* _ABOUT THIS TASK_: Repeat every record word for word and omit the images.

────

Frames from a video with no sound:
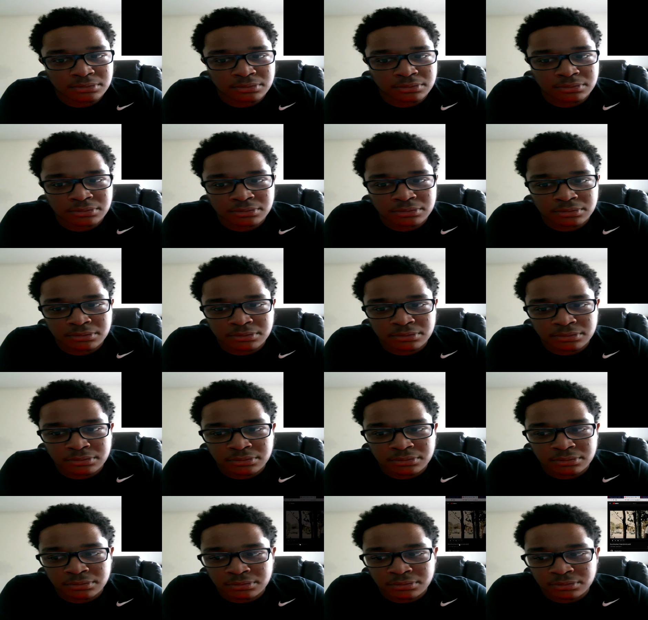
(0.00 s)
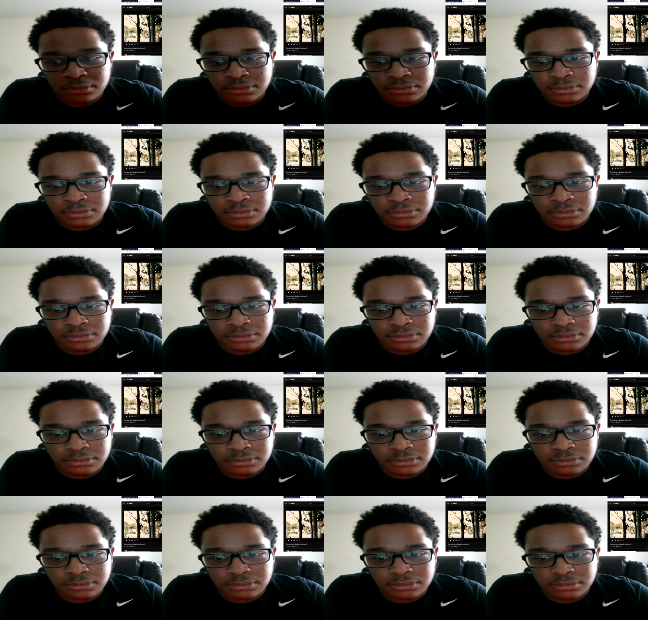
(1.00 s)

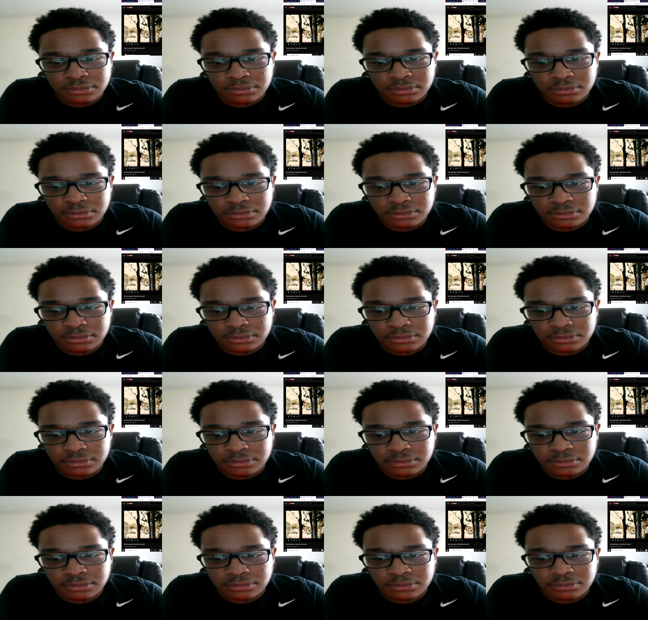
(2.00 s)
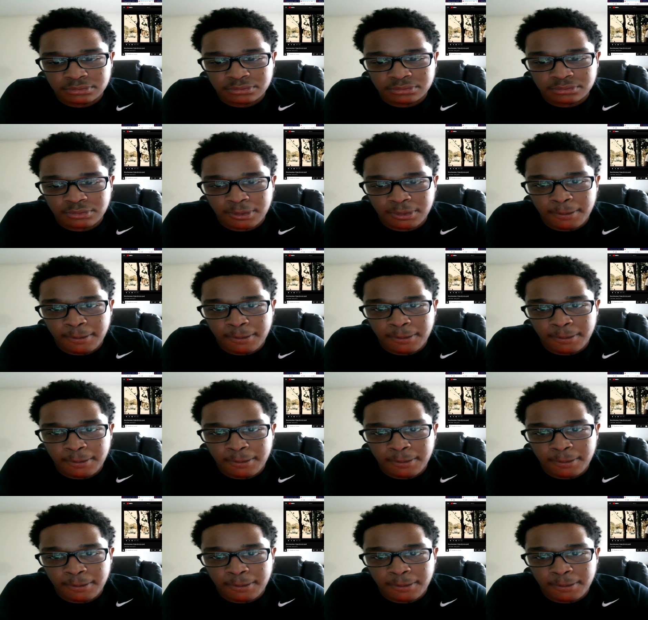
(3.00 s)
Nothing is said.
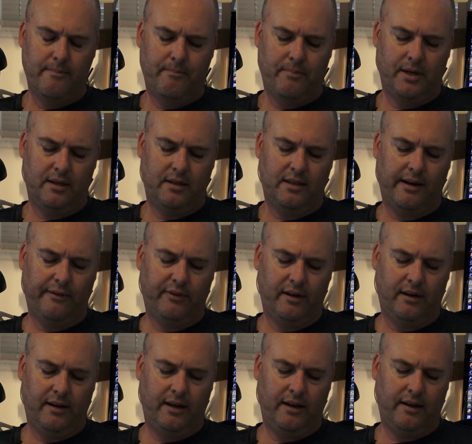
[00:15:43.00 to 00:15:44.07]
But
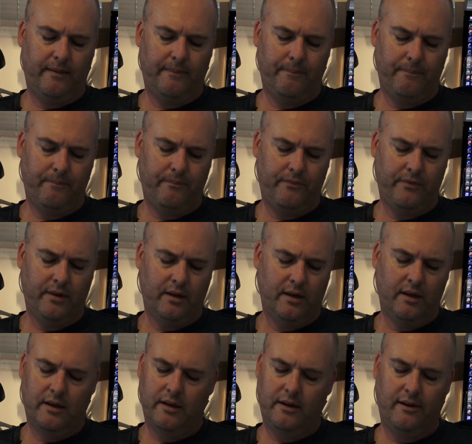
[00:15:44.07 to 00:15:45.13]
definitely,
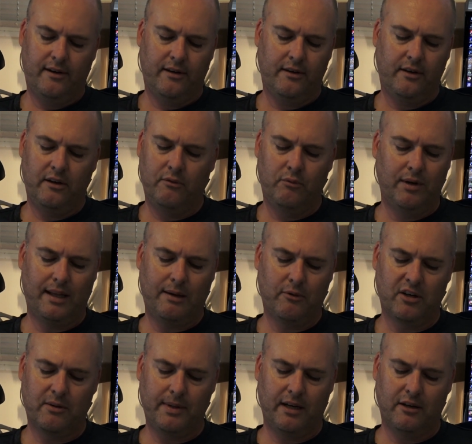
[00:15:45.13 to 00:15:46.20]
you know, you really
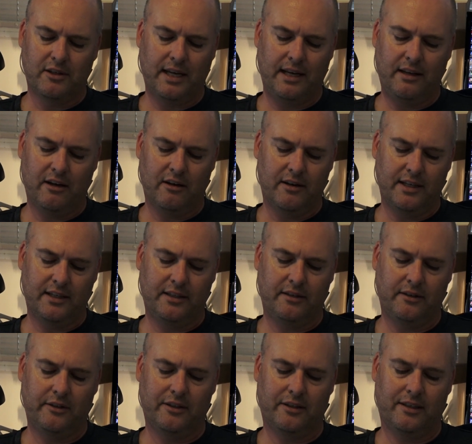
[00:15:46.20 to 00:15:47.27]
want to be locking the
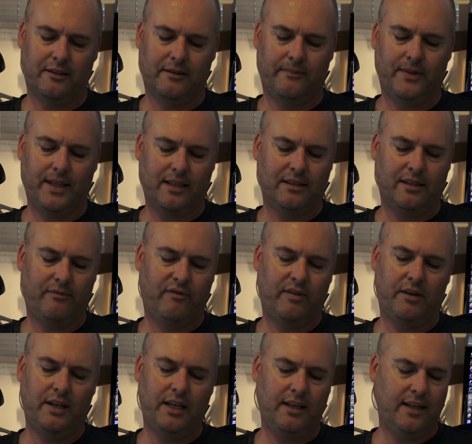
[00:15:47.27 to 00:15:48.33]
ISO dial. That's
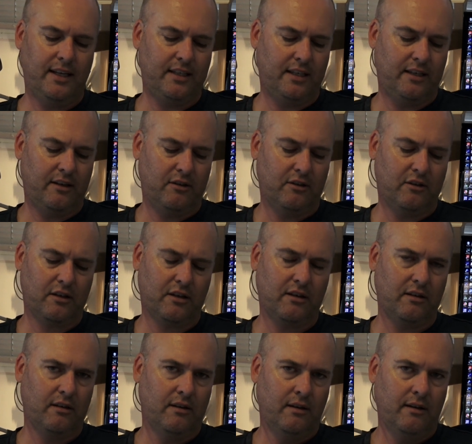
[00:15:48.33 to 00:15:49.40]
very easy to knock.
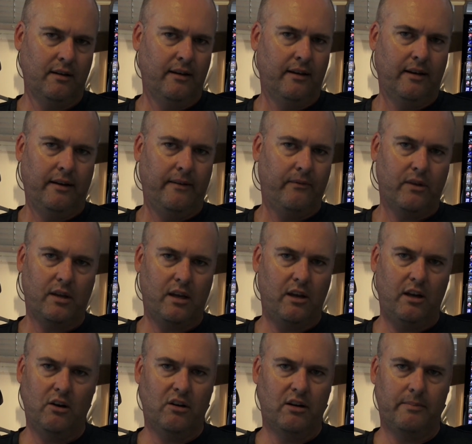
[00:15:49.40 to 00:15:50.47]
And you
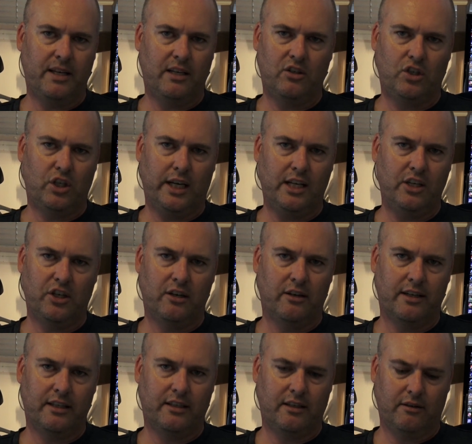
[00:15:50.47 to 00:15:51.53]
don't want to be changing
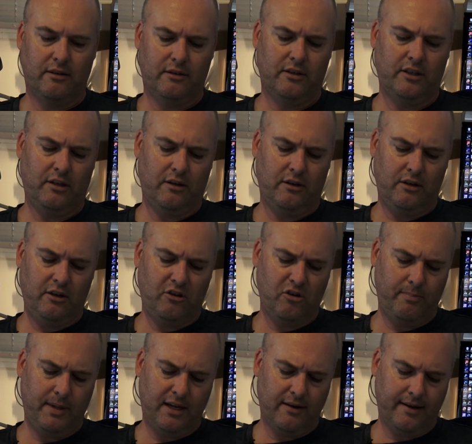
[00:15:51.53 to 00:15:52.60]
ISOs. You know, you
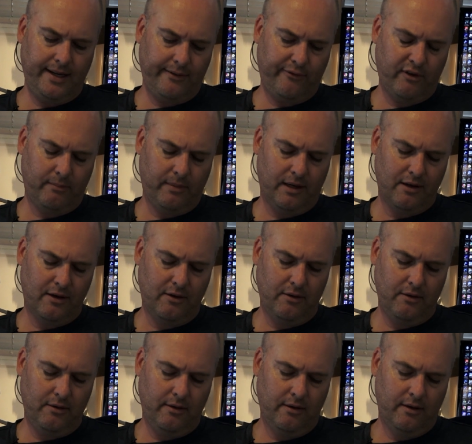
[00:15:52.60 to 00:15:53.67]
could be going from
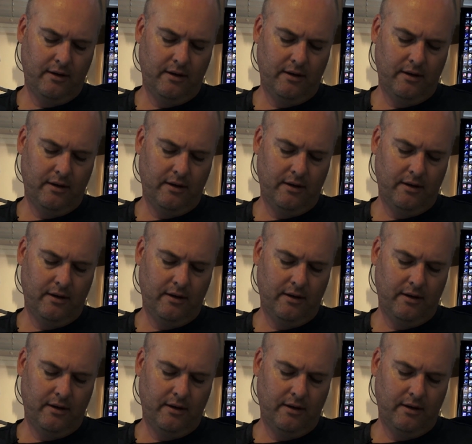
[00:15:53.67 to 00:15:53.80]
low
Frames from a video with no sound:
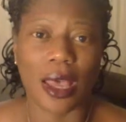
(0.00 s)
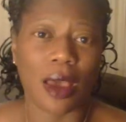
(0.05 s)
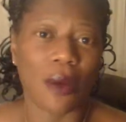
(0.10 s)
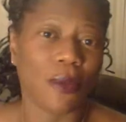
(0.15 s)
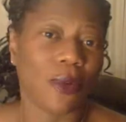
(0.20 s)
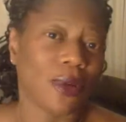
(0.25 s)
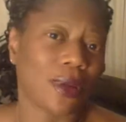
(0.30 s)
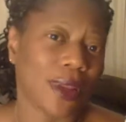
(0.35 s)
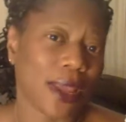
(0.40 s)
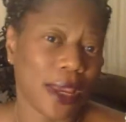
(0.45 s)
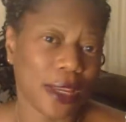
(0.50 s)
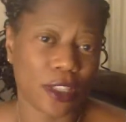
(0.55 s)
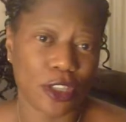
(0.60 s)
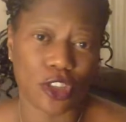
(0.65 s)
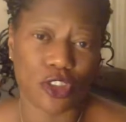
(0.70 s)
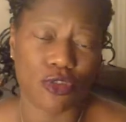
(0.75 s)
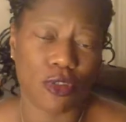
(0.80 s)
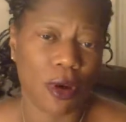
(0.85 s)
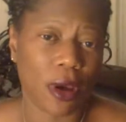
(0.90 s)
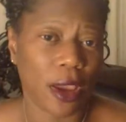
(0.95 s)
I would like to
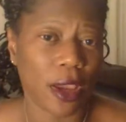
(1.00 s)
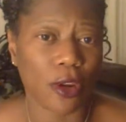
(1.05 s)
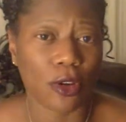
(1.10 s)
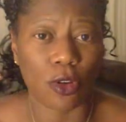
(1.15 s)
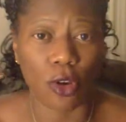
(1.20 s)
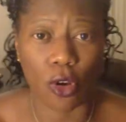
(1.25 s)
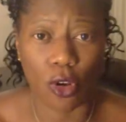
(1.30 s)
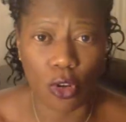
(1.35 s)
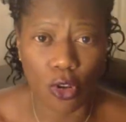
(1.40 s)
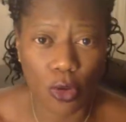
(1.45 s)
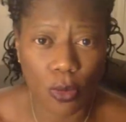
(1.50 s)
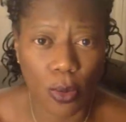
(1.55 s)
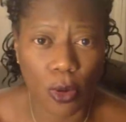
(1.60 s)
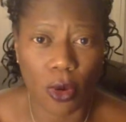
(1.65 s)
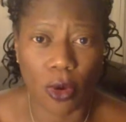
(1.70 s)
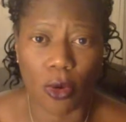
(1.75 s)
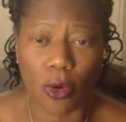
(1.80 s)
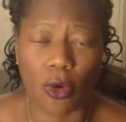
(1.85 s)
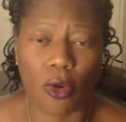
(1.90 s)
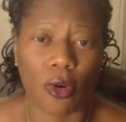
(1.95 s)
try an
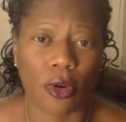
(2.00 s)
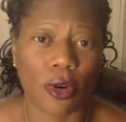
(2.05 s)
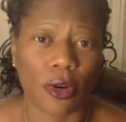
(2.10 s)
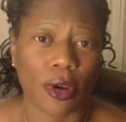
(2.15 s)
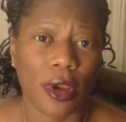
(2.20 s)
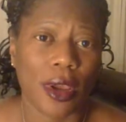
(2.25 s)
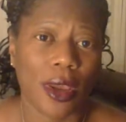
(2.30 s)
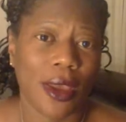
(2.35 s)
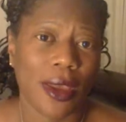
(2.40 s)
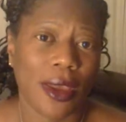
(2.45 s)
herbal or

────

* _EXPECTED OUTPUT_:
Frames from a video with no sound:
(0.00 s)
(1.00 s)

(2.00 s)
(3.00 s)
Nothing is said.
[00:15:43.00 to 00:15:44.07]
But
[00:15:44.07 to 00:15:45.13]
definitely,
[00:15:45.13 to 00:15:46.20]
you know, you really
[00:15:46.20 to 00:15:47.27]
want to be locking the
[00:15:47.27 to 00:15:48.33]
ISO dial. That's
[00:15:48.33 to 00:15:49.40]
very easy to knock.
[00:15:49.40 to 00:15:50.47]
And you
[00:15:50.47 to 00:15:51.53]
don't want to be changing
[00:15:51.53 to 00:15:52.60]
ISOs. You know, you
[00:15:52.60 to 00:15:53.67]
could be going from
[00:15:53.67 to 00:15:53.80]
low
Frames from a video with no sound:
(0.00 s)
(0.05 s)
(0.10 s)
(0.15 s)
(0.20 s)
(0.25 s)
(0.30 s)
(0.35 s)
(0.40 s)
(0.45 s)
(0.50 s)
(0.55 s)
(0.60 s)
(0.65 s)
(0.70 s)
(0.75 s)
(0.80 s)
(0.85 s)
(0.90 s)
(0.95 s)
I would like to
(1.00 s)
(1.05 s)
(1.10 s)
(1.15 s)
(1.20 s)
(1.25 s)
(1.30 s)
(1.35 s)
(1.40 s)
(1.45 s)
(1.50 s)
(1.55 s)
(1.60 s)
(1.65 s)
(1.70 s)
(1.75 s)
(1.80 s)
(1.85 s)
(1.90 s)
(1.95 s)
try an
(2.00 s)
(2.05 s)
(2.10 s)
(2.15 s)
(2.20 s)
(2.25 s)
(2.30 s)
(2.35 s)
(2.40 s)
(2.45 s)
herbal or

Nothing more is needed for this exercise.